▸ **TASK TO CARRY OUT**: For the entries that follow, set down each one exactly and drop any pictures.

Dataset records
------------------------------------------------------------------------
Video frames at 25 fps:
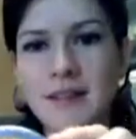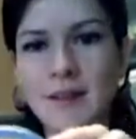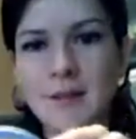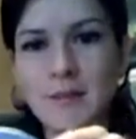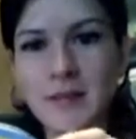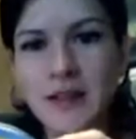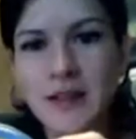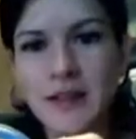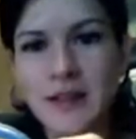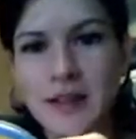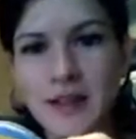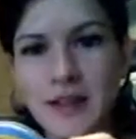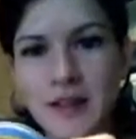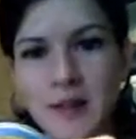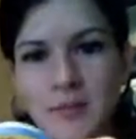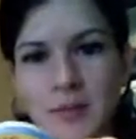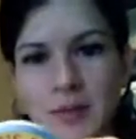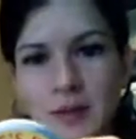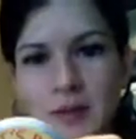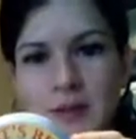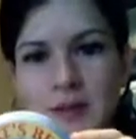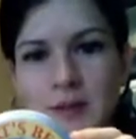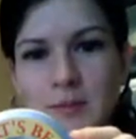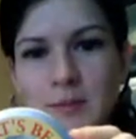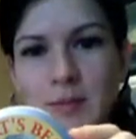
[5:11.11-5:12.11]
something like a
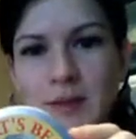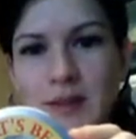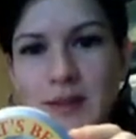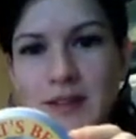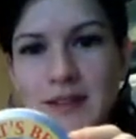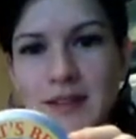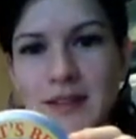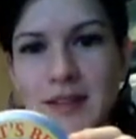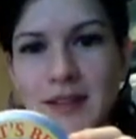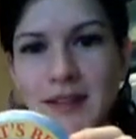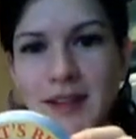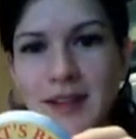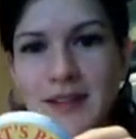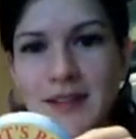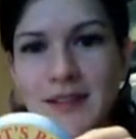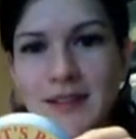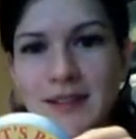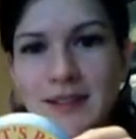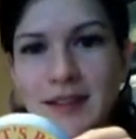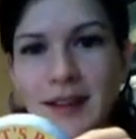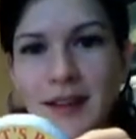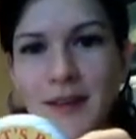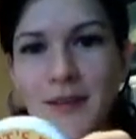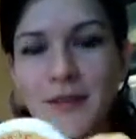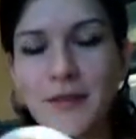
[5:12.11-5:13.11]
Burt's Bees
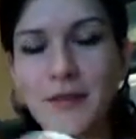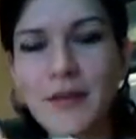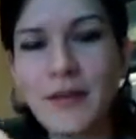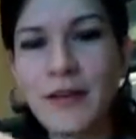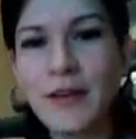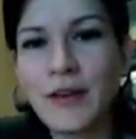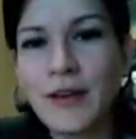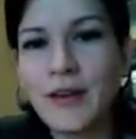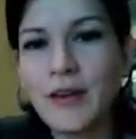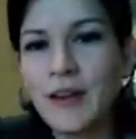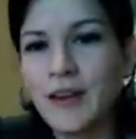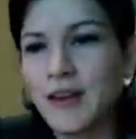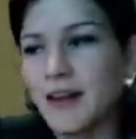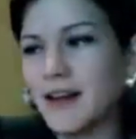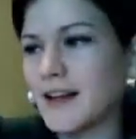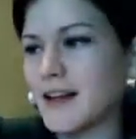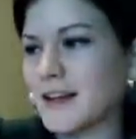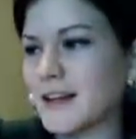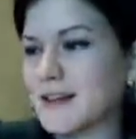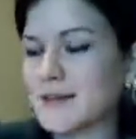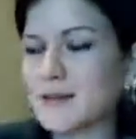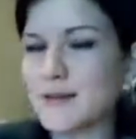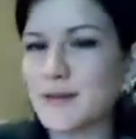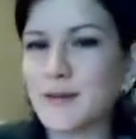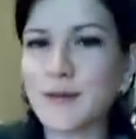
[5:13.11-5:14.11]
hand salve
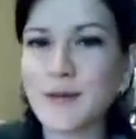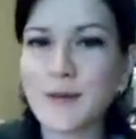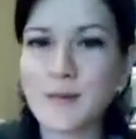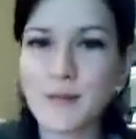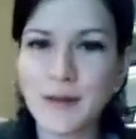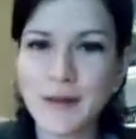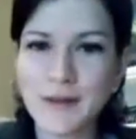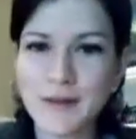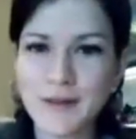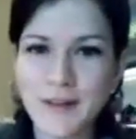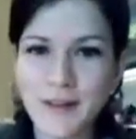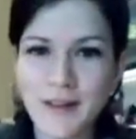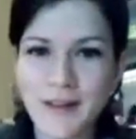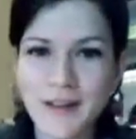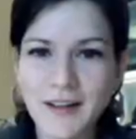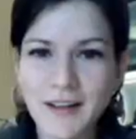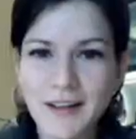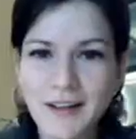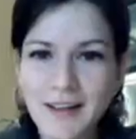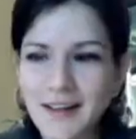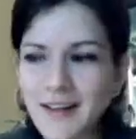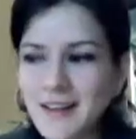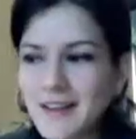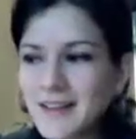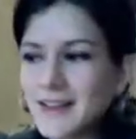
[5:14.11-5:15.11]
to the muscle
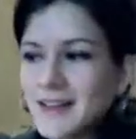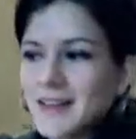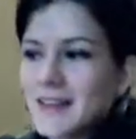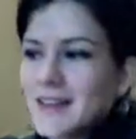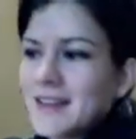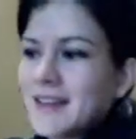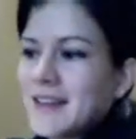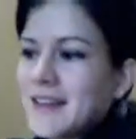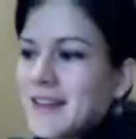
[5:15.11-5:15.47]
area.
------------------------------------------------------------------------
▸ **REPLY TO THE TASK**:
Video frames at 25 fps:
[5:11.11-5:12.11]
something like a
[5:12.11-5:13.11]
Burt's Bees
[5:13.11-5:14.11]
hand salve
[5:14.11-5:15.11]
to the muscle
[5:15.11-5:15.47]
area.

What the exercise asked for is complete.